Perhaps it’d be constructive (or at least fun) to look back on some of the most pivotal spring battles of recent vintage and see just what lessons we can glean from them.

Aaron Judge vs. Aaron Hicks, 2017

This is mind-boggling to think of, but heading into the spring of 2017, Aaron Judge was no lock to make the major league team. He’d debuted the previous summer, but after dramatically homering in his first major-league at-bat, he hit a meager .179 while striking out an amazing 44 percent of the time.

Aaron Hicks was coming off a 2016 campaign, his first year with the team, in which he struggled with the part-time role he was assigned. But the organization liked his tools, believed he could turn into an effective switch hitter and loved his defense (especially his arm).

The conventional wisdom said that if Judge didn’t seize the starting right field job, he’d have started the year back at Triple-A Scranton. They both played well (as of March 29, Judge had hit .327 with three home runs in 55 at-bats; Hicks hit .275 with three home runs in 51 at-bats). Judge edged a disappointed Hicks out and, of course, went on to have a historic Rookie of the Year campaign, just missing out on AL MVP (or winning it, depending on who you ask) and became one of the faces of baseball. It’s crazy to consider how the year might’ve played out if he’d hit just a bit worse and Hicks just a bit better. Crazy!

What’s the lesson? These competitions can be decided on a razor’s edge, but you just have to hope that greatness will win out.

Rotation Royal Rumble, 2017

In what is becoming far too eerily familiar, the Yankees entered spring training 2017 with just three rotation spots locked up – Masahiro Tanaka, CC Sabathia and Michael Pineda. The contenders for the final two included Luis Severino (coming off a disappointing 2016 and not a certainty), Luis Cessa, Chad Green, Bryan Mitchell, Dietrich Enns, Jordan Montgomery and Chance Adams.

In retrospect, of course, Severino towered above the competition, and had no real issue locking down the fourth slot. But it was Montgomery, a non-roster invitee, who really opened eyes in the spring, winning the final spot and going on to make 29 starts and earning Rookie of the Year votes with a 3.88 ERA (4.07 FIP) and 1.230 WHIP across 155.1 innings.

The lesson here?

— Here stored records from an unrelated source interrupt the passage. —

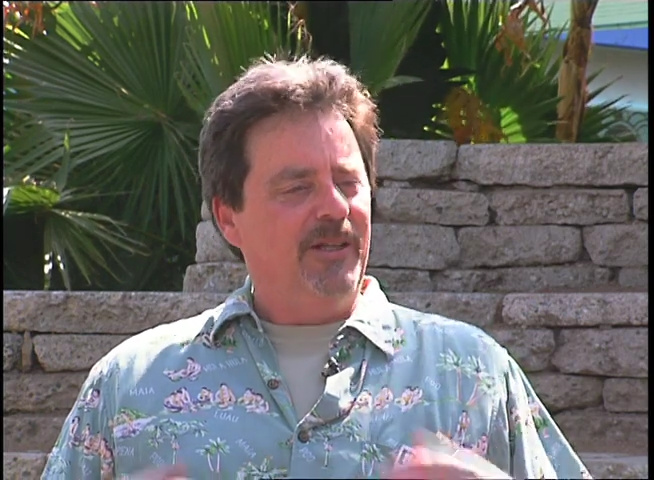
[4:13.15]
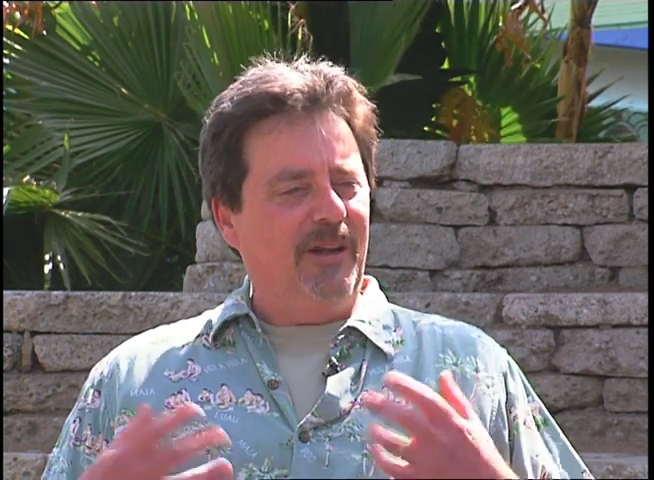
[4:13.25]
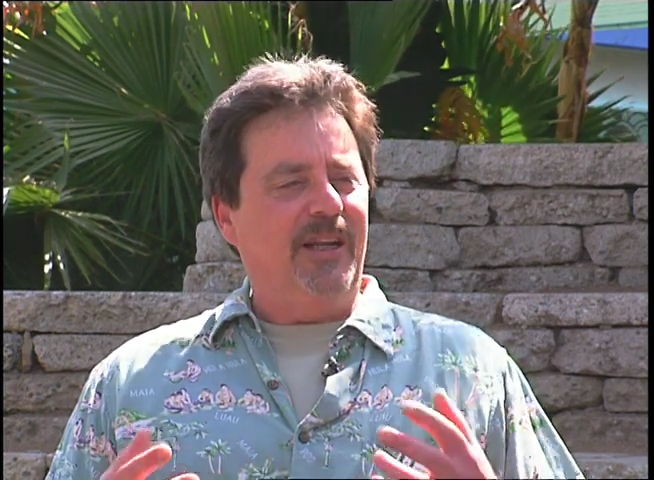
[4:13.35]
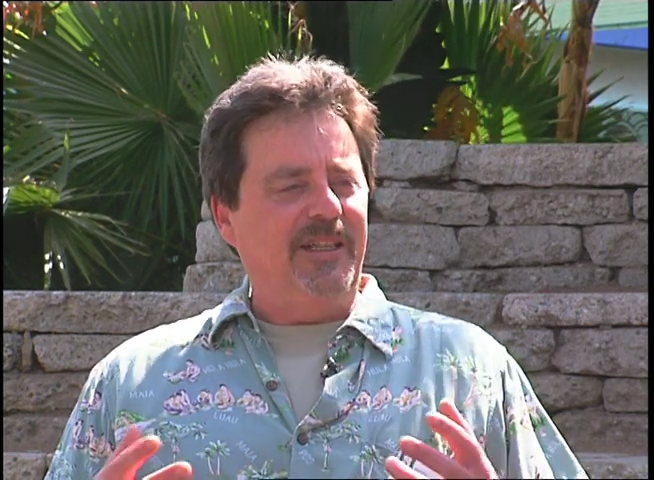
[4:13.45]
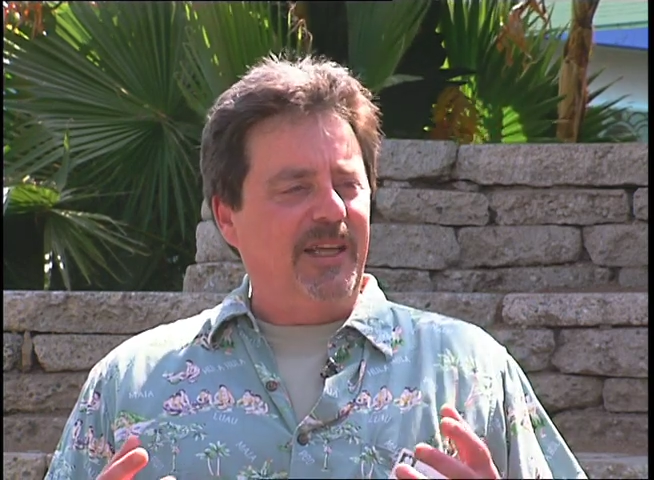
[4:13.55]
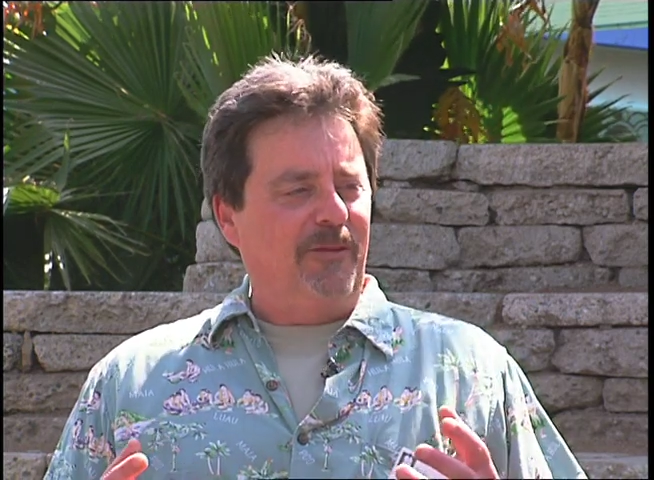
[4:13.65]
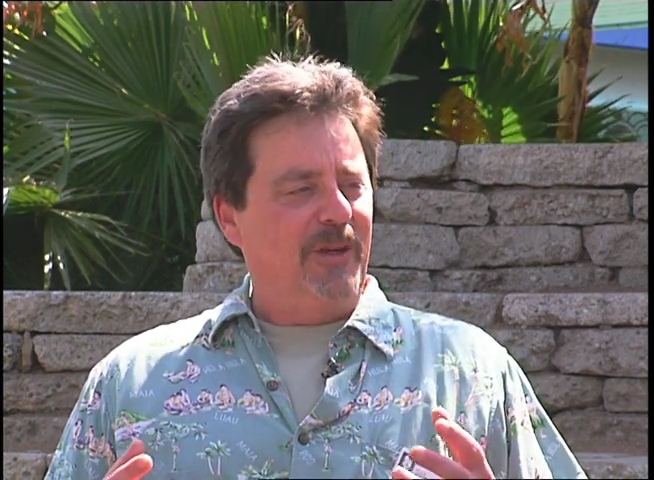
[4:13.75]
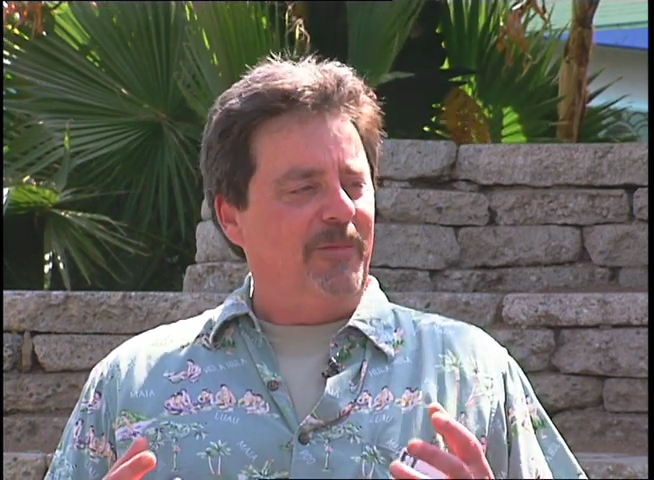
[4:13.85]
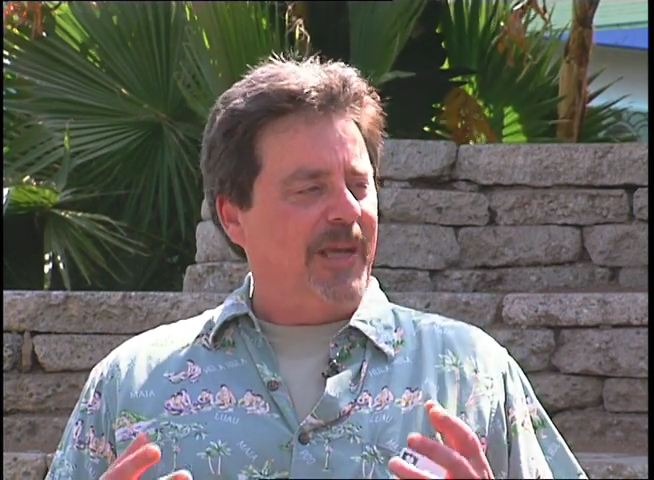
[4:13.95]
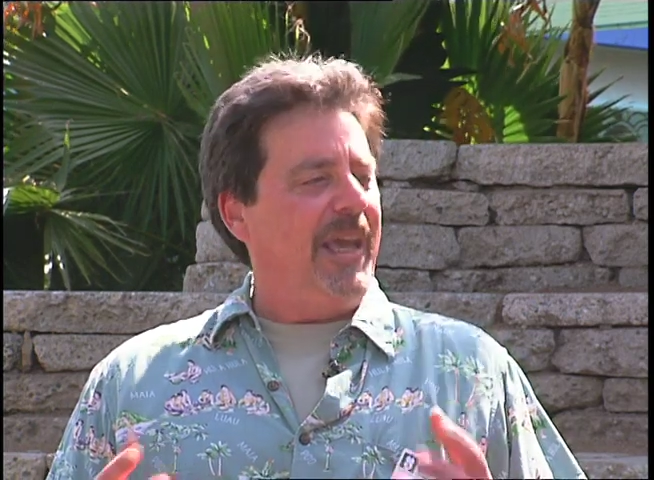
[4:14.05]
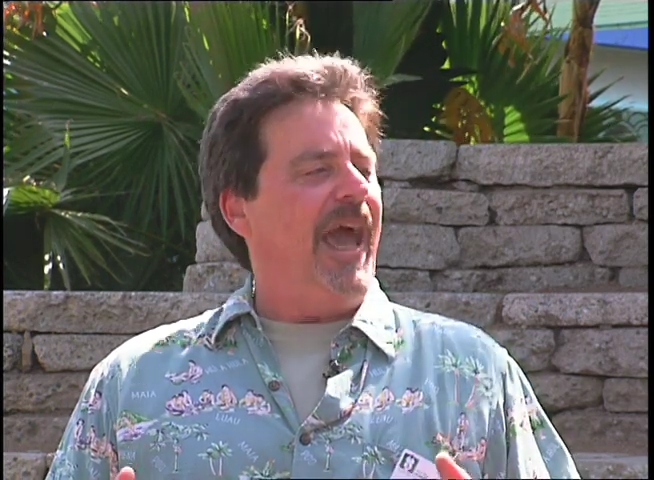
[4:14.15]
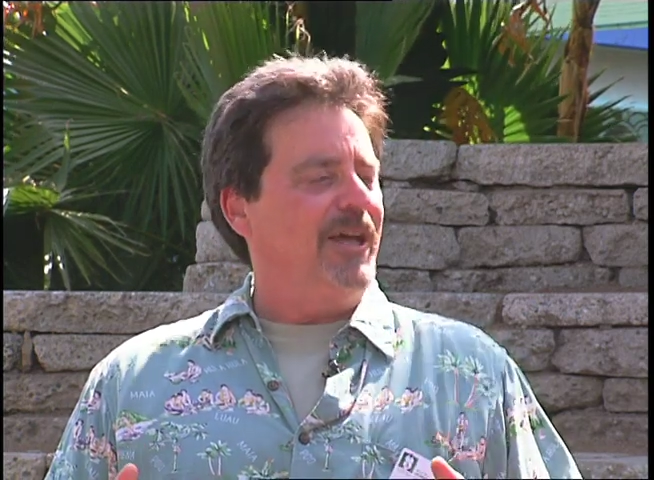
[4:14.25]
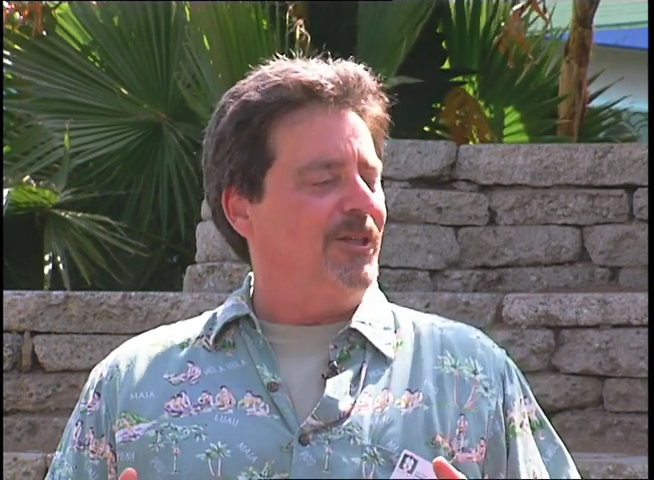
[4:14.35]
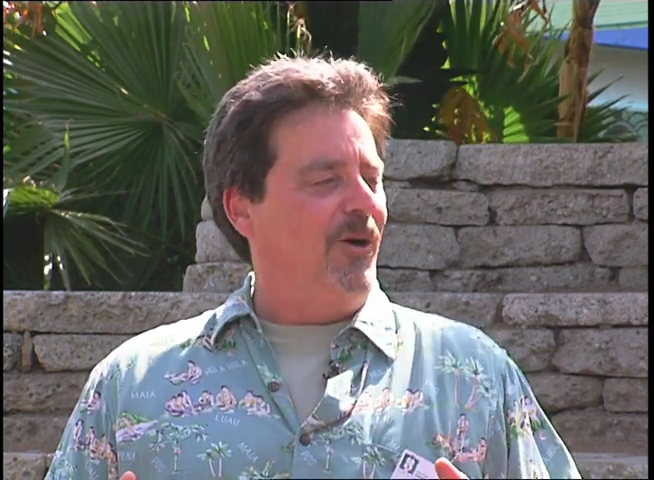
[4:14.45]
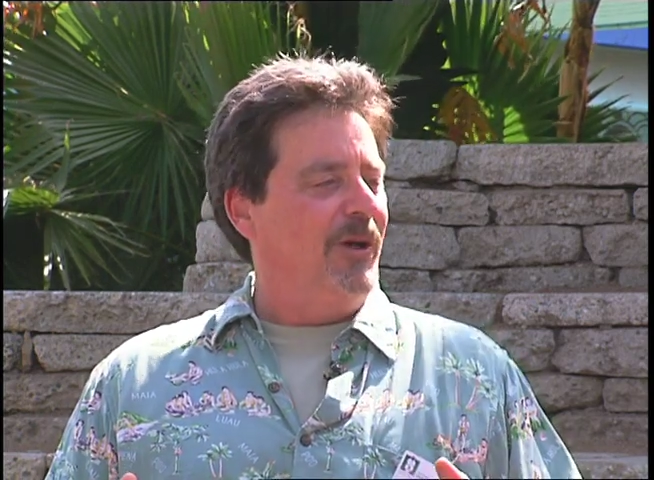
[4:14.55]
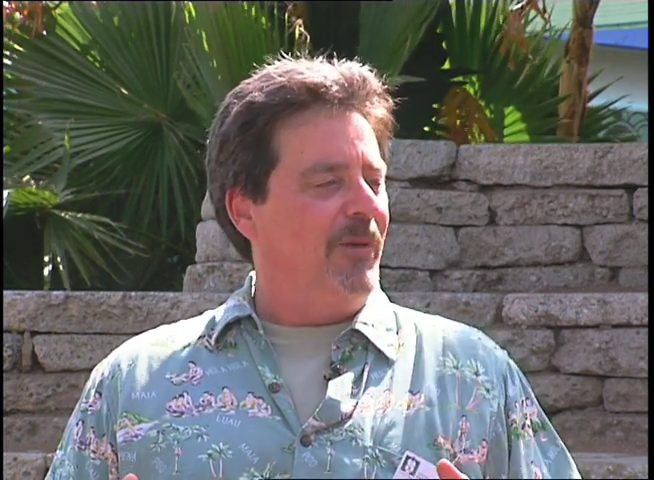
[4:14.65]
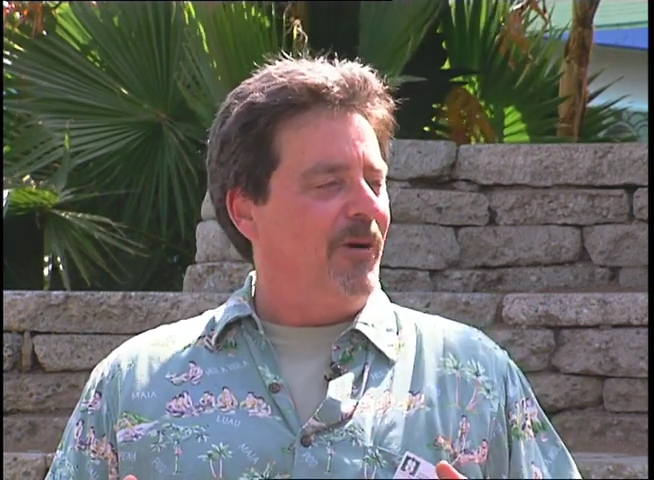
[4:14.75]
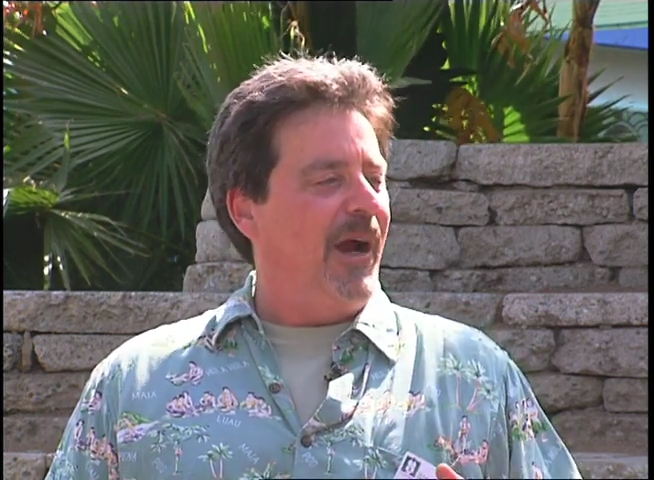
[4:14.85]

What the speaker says: you know, I'd like to get rid of my gas lawnmower.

Sometimes the expected happens (Sevy) and sometimes the unexpected (Montgomery). You can have fun with both!

Gleyber Torres vs. Neil Walker, 2018

This is one that, at the time, sent me into a white-hot rage. Torres was the Yankees’ 21-year-old top prospect and it seemed inevitable that he would cement himself as the everyday second baseman, and a future star in the league, in 2018. But he was coming off Tommy John surgery from the previous June after injuring himself in a slide into home plate and hadn’t hit well (just .160 in 25 at-bats) through mid-March.

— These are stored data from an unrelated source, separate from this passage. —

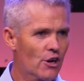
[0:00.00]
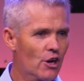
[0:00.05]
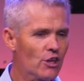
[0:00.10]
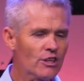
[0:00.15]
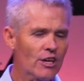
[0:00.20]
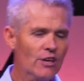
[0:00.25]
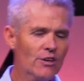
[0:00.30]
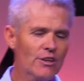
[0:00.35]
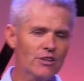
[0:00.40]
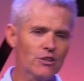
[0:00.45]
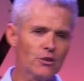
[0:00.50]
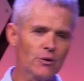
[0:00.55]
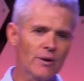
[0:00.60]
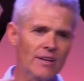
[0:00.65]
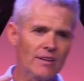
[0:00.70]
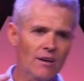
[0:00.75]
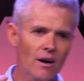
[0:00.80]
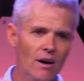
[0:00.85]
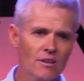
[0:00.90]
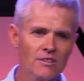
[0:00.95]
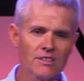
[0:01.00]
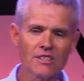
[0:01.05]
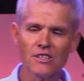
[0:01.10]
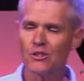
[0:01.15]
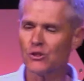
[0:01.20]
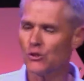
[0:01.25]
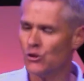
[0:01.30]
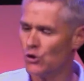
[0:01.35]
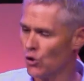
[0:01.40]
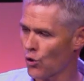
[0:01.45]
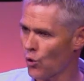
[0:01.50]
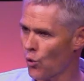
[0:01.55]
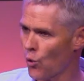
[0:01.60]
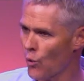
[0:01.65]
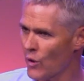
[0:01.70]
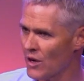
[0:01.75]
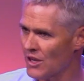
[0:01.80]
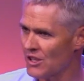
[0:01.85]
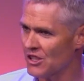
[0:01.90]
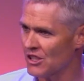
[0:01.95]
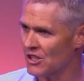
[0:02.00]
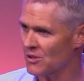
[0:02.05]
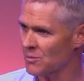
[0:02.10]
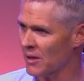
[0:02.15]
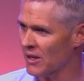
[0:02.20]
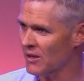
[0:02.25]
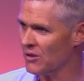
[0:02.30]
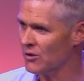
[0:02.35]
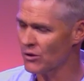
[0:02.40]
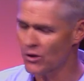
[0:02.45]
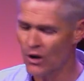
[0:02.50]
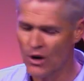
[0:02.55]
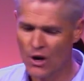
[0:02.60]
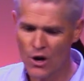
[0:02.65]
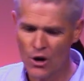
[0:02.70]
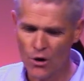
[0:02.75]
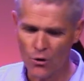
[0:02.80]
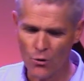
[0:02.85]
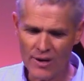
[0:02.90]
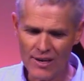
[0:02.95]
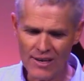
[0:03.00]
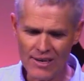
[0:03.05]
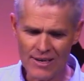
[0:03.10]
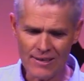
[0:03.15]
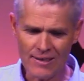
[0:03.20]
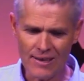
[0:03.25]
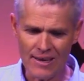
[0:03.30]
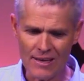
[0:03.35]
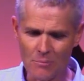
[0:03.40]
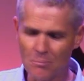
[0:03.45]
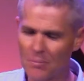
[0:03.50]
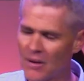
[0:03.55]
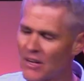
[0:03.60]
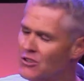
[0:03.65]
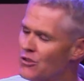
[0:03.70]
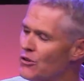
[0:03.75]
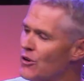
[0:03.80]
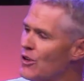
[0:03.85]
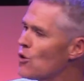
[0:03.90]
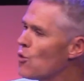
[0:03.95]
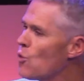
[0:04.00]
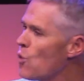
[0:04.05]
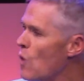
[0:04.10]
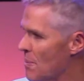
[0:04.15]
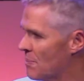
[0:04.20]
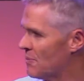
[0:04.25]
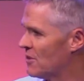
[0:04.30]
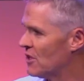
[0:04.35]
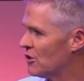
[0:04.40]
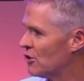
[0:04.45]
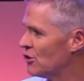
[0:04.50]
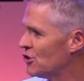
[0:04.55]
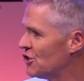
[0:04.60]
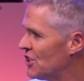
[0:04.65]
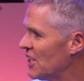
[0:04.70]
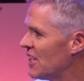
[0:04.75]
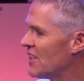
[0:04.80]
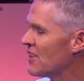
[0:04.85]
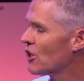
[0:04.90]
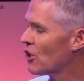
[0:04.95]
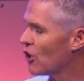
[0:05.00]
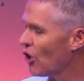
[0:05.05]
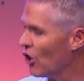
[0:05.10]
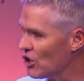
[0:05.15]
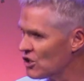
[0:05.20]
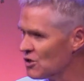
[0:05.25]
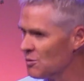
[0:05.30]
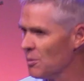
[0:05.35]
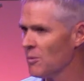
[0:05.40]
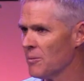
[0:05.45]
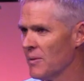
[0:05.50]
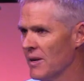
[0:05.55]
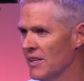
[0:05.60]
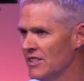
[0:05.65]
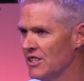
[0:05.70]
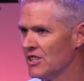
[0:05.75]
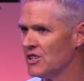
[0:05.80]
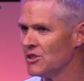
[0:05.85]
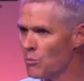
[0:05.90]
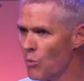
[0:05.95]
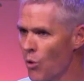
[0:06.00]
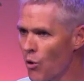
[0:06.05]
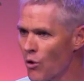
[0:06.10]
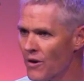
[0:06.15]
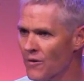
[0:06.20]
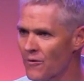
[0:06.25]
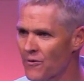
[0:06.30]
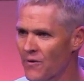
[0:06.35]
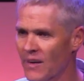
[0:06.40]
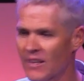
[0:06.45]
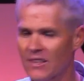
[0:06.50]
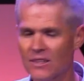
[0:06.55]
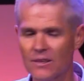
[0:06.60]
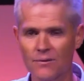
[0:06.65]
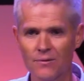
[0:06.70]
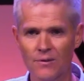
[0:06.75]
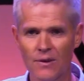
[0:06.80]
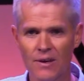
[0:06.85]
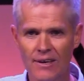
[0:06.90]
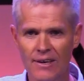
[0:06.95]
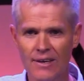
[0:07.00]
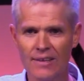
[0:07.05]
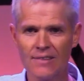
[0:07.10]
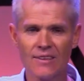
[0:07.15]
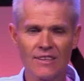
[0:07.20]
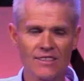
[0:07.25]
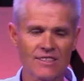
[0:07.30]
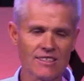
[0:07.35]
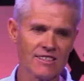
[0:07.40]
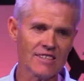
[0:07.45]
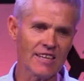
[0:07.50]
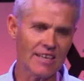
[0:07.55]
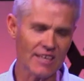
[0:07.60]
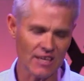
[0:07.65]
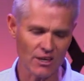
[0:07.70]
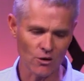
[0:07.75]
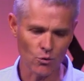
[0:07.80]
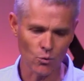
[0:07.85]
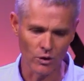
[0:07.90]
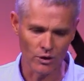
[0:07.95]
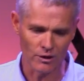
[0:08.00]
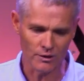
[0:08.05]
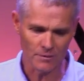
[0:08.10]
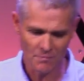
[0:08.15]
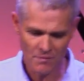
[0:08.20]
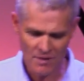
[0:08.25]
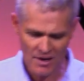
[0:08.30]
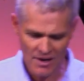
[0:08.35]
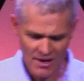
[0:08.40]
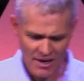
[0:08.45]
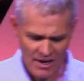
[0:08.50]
Not only to get answers to your questions, but to really get better equipped to share the gospel message more effective in the secular world.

Combine that with the late signing of veteran Neil Walker – Neil Walker! – ­ and Torres’ fate was sealed, at least temporarily. Not one to sulk, Torres played well at Scranton and by April 22 — long enough to conveniently delay his service time by a year — he was back with the big club and had taken back from Neil Walker that which was rightfully his.

And the lesson here? Sometimes greatness doesn’t win out, at least not immediately. But no need to fly off the handle. It’ll happen eventually. So just remember that as the spring schedule begins, everything will be fine. Probably.